Поначалу роман между ними складывался дистанционно — через эпизодические звонки Эндрю по межгороду и открытки от него. По завершении их первого совместного уик-энда Эндрю вынужден был вернуться в Сан-Диего к Норману, который раз за разом отпускал его в Сан-Франциско, отметим, лишь под предлогом встречи с «дочкой» от неудавшегося брака. Между тем сам Эндрю ни номера для звонков, ни фактического почтового адреса Дэвиду не оставил — только номер а/я, который проверял крайне нерегулярно. Объяснял это Эндрю тем, что семья у него настолько богатая, что вынуждена скрываться и постоянно менять телефонные номера, дабы не пасть жертвой похитителей с целью выкупа. В одной из множества открыток Эндрю особо предупреждал Дэвида, чтобы тот отправлял ему обратную корреспонденцию на почту «до востребования» строго заказными письмами в запечатанных сургучом конвертах и без указания адреса отправителя: «Прости за такую конспирацию, но поверь, это жизненно важно!» — писал он.
Дэвиду казалось странным, что Эндрю не оставил ему контактного телефона, однако задумываться о причинах ему было особо некогда, поскольку он много ездил по делам, качался по вечерам в тренажерном зале и попросту не имел свободного времени. В отличие от Эндрю, который к этому времени уже начал избегать правильного общества и сторониться женщин, у Дэвида было множество друзей традиционной ориентации и — непременно — сильные женщины, которым всегда можно было доверить личные секреты и положиться на то, что они за ним присмотрят.

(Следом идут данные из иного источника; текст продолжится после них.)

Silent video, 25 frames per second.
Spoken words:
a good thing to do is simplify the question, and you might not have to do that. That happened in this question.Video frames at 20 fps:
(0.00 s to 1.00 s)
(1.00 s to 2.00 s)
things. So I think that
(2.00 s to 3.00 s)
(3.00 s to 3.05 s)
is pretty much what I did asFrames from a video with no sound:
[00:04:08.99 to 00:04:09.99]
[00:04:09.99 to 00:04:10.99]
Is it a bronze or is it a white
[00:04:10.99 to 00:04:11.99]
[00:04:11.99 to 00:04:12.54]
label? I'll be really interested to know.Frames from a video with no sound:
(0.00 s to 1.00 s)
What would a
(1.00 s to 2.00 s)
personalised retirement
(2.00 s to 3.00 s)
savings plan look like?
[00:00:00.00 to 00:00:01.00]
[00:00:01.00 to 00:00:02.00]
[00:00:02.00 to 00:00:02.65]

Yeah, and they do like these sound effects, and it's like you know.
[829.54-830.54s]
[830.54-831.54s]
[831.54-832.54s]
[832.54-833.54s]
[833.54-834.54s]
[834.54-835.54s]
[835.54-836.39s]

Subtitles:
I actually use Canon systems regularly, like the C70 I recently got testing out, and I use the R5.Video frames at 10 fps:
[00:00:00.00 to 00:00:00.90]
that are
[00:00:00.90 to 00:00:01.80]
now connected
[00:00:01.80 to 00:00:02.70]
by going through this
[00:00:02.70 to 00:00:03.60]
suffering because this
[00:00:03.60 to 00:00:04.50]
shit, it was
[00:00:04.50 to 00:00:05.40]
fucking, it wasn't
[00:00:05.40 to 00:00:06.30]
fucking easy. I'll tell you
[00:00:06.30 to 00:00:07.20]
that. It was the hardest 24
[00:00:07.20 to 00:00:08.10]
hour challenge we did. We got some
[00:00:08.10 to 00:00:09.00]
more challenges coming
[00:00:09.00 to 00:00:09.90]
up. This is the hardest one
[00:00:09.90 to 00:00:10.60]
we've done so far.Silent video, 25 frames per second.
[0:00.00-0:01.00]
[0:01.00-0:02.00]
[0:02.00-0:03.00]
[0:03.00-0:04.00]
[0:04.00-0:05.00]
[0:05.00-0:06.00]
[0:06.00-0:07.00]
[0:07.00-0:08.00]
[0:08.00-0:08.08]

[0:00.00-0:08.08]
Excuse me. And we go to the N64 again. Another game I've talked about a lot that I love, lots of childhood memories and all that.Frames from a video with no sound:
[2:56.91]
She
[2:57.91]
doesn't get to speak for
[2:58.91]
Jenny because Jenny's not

Дэвид же по возвращении из Сан-Франциско в Миннеаполис поведал Ричу Боннину: «Познакомился там с парнем, который меня реально заинтриговал», — и описал Эндрю как человека «не самого притягательного, но производящего неизгладимое впечатление». Дэвиду он представился под своей настоящей фамилией — как Эндрю Кьюненен, а не Де-Сильва. Тем не менее Дэвид рассказал Ричу, что внешне Эндрю похож на испанца, хотя и говорит, что родители у него владельцы плантаций и издательской империи на Филиппинах. «Он производит впечатление человека высокообразованного, много поездившего по миру и твердо нацеленного сделать карьеру, — рассказывал Дэвид Ричу. — Он уехал из-под семейной опеки, чтобы выйти из тени родителей и оставить в мире след собственными силами».
Эндрю же выглядел окрыленным знакомством с Дэвидом, а Дугу Стаблфилду прямым текстом рассказывал, что влюблен, и расписывал Дэвида во всем блеске. «Каких только нежных и ласковых эпитетов он в его адрес не находил, — вспоминает Дуг. — Дэвид был первым, в кого он был по-настоящему влюблен — не знаю, правда, романтически или на полном серьезе».
Хотя Эндрю с Дэвидом виделись каждые две-три недели и Эндрю кормил-поил и всячески обхаживал Дэвида, вскоре Эндрю снова зачастил в гей-баню в Сан-Диего, где народ собирался по преимуществу ради наркотиков, — и всё это ещё живя у Нормана Блэчфорда. Он также планировал привлечь Дэвида к участию в садомазохистском сексе, дабы предаться наконец наяву фантазиям, взросшим в нем за последние годы под влиянием регулярно просматриваемого жесткого порно.
Сан-Франциско для этого был самым подходящим городом. У района Кастро давно сложилась репутация арены такой «кожаной жести», которая остальную Америку привела бы в ужас, а в Кастро считалась нормой. Есть в Сан-Франциско и секс-клубы для геев с мрачными полноразмерными фетишистскими инсталляциями. Посетители имеют возможность совокупляться в английском кэбе-такси, в патрульно-полицейской машине, в телефонной будке, в тюремной камере, в зубоврачебном кресле. За всем этим не возбраняется наблюдать другим посетителям; а если кому-то хочется приватности, добро пожаловать внутрь одной из выгородок, сооруженных из штабелей автомобильных шин. Частные «ассоциации» устраивают вечеринки строго по приглашениям в не раскрываемых посторонним местах, дабы надежно оградить себя от «новичков и вуайеристов».